I've cut out the bias strips and made piping -- next step will be piping the neck edge, then it's on to the sleeves. I want to assemble the sleeves before I make the sleeve puffs, because I want to base the size of the puffs on the fit of the sleeves.

Bodice frontBodice front

posted by démodé 9:09 AM

Friday, October 17, 2003

I've decided to draft my own bodice (and lining) patterns for this dress. I just can't deal any more with the pushing and pulling that it takes to get standard bodice patterns to fit!

I based my first mockup on the pattern I drafted for my 1836-37 evening dress and my standard (over my corset) bodice sloper. I had to make a few small changes, like raising the waistline an additional inch (the waistband will bring it down 1 1/2-2 inches, making it 1 to 1 1/2 inches above my natural waistline when I'm done) and moving the shoulder seams a bit more towards the back. I compared the Past Patterns bodice and lining patterns to get an idea of where the fullness should be added and how much. The back was somewhat annoying, and I had to play with that a bit to get something that was vaguely attractive.

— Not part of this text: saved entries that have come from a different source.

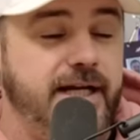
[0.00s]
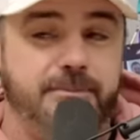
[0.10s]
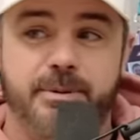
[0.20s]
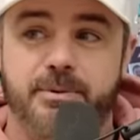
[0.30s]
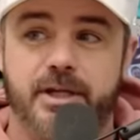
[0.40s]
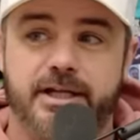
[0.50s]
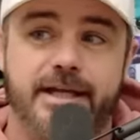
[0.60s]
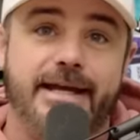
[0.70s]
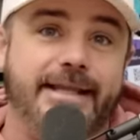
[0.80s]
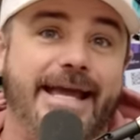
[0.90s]
and people were like,
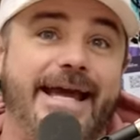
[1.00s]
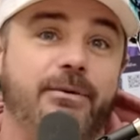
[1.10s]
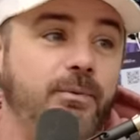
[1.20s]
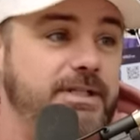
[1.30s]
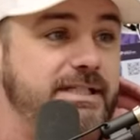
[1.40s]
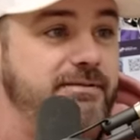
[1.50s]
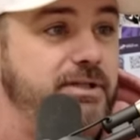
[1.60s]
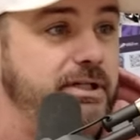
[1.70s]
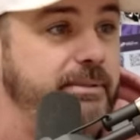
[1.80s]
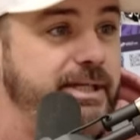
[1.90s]
"Yeah," and that wasn't even
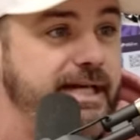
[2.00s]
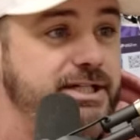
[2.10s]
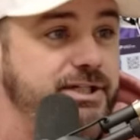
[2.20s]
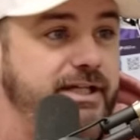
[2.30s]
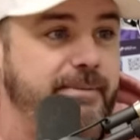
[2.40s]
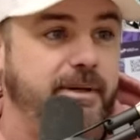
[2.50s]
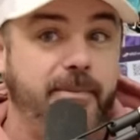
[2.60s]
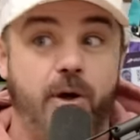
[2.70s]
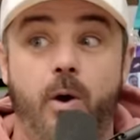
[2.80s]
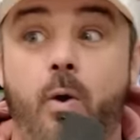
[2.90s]
an elimination game. And I'm
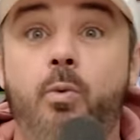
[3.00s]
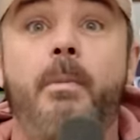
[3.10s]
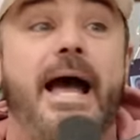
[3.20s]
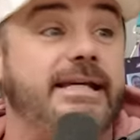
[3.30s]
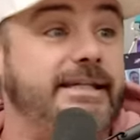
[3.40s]
like, "Oh my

I have a feeling I'm going to look a bit like those large women in the Ingres portraits who look like stuffed sausages... As my husband was pinning me into this, he was having problems figuring out what to pin, saying, "But it's all puffy in the back!" To which I said, "It's SUPPOSED to be puffy!" To which he said, "OH! Why would you want THAT?"

The front mockup will be raised one inch (to the line where the lining front is currently at).

Front mockupFront mockupFront mockup

posted by démodé 9:24 AM

Wednesday, October 15, 2003

I've been wanting to make this dress for literally about 10 years -- I bought the pattern that long ago, but just haven't found the right fabric to make it in, and I've gotten distracted by other things. I really thought I was going to get to my red & white striped candy cane extravaganza next, but when I found the "vegetable prints" at Joann's at 50%off, I decided to make this in time for wearing at Dicken's Fair.

The pattern is for a simple, print cotton early 1830s day dress with gigot sleeves (large from shoulder to elbow, as opposed to leg-of-mutton, which are large from shoulder to wrist -- see what teaching an overview class on 1830s costume for Costume College teaches you?), raised waistline, and gathered skirt. I'll be drafting my own bodice front and back (and lining), but basing it on the pattern shapes -- and using the pattern pieces for everything else (sleeves, waistband, and skirt).

I'm also going to be making a pair of sleeve puffs -- I can use them for this, and also for any 1890s dresses that I make (my evening gown actually has stuffed sleeves, but I've found that the stuffing has compacted over time). I'm not sure how I'm going to attach them, though -- I know that in the period, they often had a petticoat with a bodice, to which you could baste the puffs. I'll probably just baste them to my chemise (any thoughts?).

The fabric is an adaptation (go Joann's to carry something to interesting -- although they told me they haven't been selling well, at least at my local shop) of an Indian print, called indienne in France and chintz in England, which were first popular historically from 1780-1800. These early ones had very large scale prints that were relatively spare (lots of background). There was a revival in popularity of many of these prints in the 1830s and early 1840s -- many 18th century dresses were remade, and new ones (that were generally busier and smaller scale) were created. The original dress used to make the pattern was actually made out of one of these, so it will be nice to make it out of a similar fabric!

I'll also be making a pelerine to go over this (I'm thinking of one of those basic, round shoulder capes), and possibly a chemisette to wear underneath (maybe one of the ones in Janet Arnolds Patterns of Fashion?). I'll be wearing this over my crinoline.